Bis ich letztens in einem Pixi-Buch auf Jürgen den Fleischermeister gestoßen bin. Ein kleiner Junge ist mit einem Fleischermeister befreundet und darf seinen Betrieb besichtigen. Bereits auf Seite drei kommt es mir vor, als hielte ich ein PR-Magazin der Fleischverarbeitenden Industrie in den Händen. Ich erfahre in Kindersprache, dass die Fleischereifachverkäuferin auch Ernährungsberaterin ist und dass Jürgen neben einem Catering-Service auch mit einem Angebot aus Käse, Gewürzen und Wein erfolgreich Cross-Selling betreibt.

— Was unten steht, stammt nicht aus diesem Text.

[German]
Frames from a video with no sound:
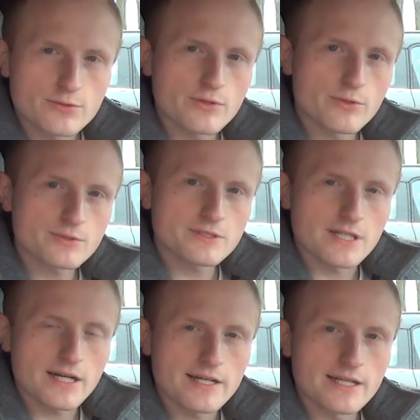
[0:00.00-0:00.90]
kuriose
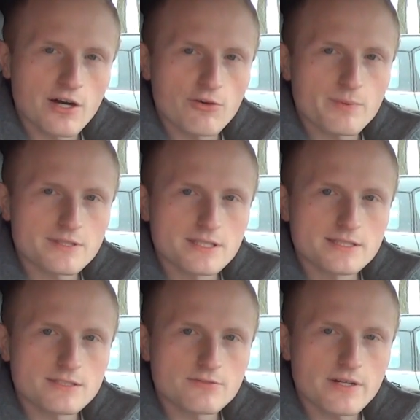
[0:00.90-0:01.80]
Sache in der
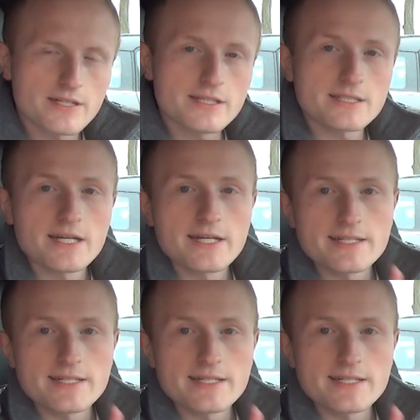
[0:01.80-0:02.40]
Aufpreisliste fand ich,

Die Produktionsräume sind sauber und die Frau von der Lebensmittelkontrolle gründlich. Würstchen werden aus einem Teig gemacht, der Kuchenteig ähnelt. Nur woher der Teig kommt, wird relativ schnell abgehandelt. „Von Bauer Bode aus dem Nachbardorf.“ erklärt der Fleischermeister, während er noch schnell auf ein Bild mit Bauer und glücklicher Kuh zeigt. Nachdem Jürgen Pokale und Wurst-Auszeichnungen präsentiert und der kleine Junge die obligatorische Wurst geschenkt bekommen hat, ist die Geschichte zu Ende. Und fast übersieht man die letzte Seite, die neben einem roten Logo auch der Hinweis ziert: Sonderausgabe für das Fleischerhandwerk. Verantwortlich für diese Imagekampagne ist eine Hamburger Marketing-Agentur, die das Interesse der Kinder am Fleischerhandwerk schüren möchte.

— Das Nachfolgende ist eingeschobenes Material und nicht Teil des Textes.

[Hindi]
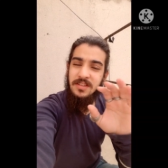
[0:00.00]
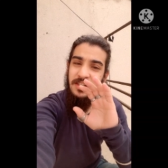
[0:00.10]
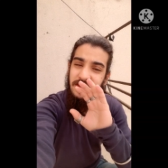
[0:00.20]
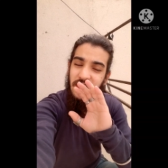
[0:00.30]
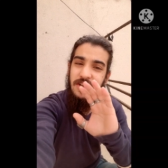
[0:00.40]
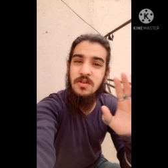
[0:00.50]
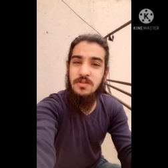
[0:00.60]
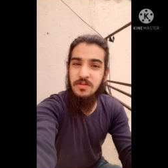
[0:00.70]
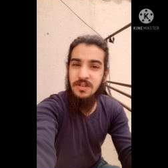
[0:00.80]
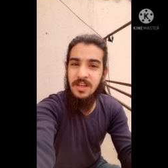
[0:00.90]
ये दर्ज
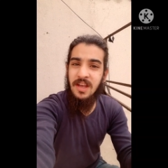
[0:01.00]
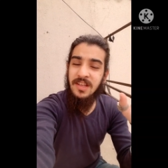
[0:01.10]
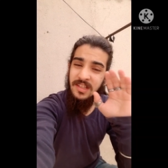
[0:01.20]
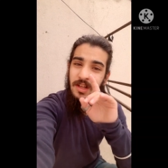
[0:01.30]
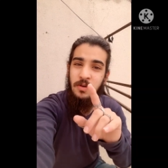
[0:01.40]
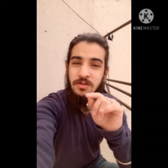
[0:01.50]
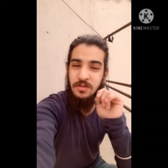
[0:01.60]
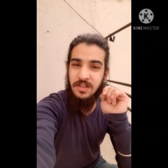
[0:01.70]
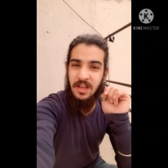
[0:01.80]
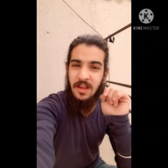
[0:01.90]
हो चुकी है इसलिए हो
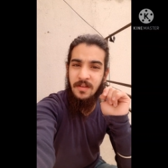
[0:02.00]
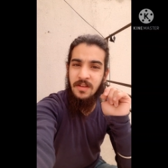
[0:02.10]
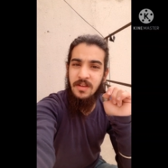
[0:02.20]
चुकी है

Was daran verwerflich ist, sollte man meinen. Es geht ja nur um das Fleischerhandwerk und nicht um propagierende Kinderliteratur der Atomlobby. Bildungssponsoring liegt im Trend. Volvic sponsert Unterrichtsmaterial und zum Mc Donalds Happy Meal wird gratis ein „Was ist Was“ Buch über Bauerhöfe serviert. Bauernhöfe, die sicherlich nichts mit den Mc Donalds Kühen zu tun haben, aber ungemein gut fürs Image sind.

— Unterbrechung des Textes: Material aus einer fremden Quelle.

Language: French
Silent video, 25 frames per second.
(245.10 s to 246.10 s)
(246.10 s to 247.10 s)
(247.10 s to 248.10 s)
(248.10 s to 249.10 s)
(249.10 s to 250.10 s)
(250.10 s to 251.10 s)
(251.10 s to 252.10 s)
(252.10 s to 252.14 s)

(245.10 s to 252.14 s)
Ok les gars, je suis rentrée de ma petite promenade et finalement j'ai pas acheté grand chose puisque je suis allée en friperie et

Pixi-Bücher vom Hamburger Carlsen Verlag kosten nur 0,95 €. Aber sie kosten. Und auf diese Weise indoktrinieren? Neben dem Wurst-Pixi-Buch wartet eine Vielzahl anderer „Sondereditionen“ auf die Konsumenten von morgen. So leisten sich auch die Volksbank, die Deutsche Bahn und Condor den Luxus einer Pixi-Sonderedition. Es ist bestimmt nur eine Frage der Zeit, bis die Bundeswehr mit dem Pixi-Buch „Mein Freund muss nach Afghanistan“ oder der Ring Deutscher Makler mit der Ausgabe „Mein Freund der Miet-Hai“ aufwartet.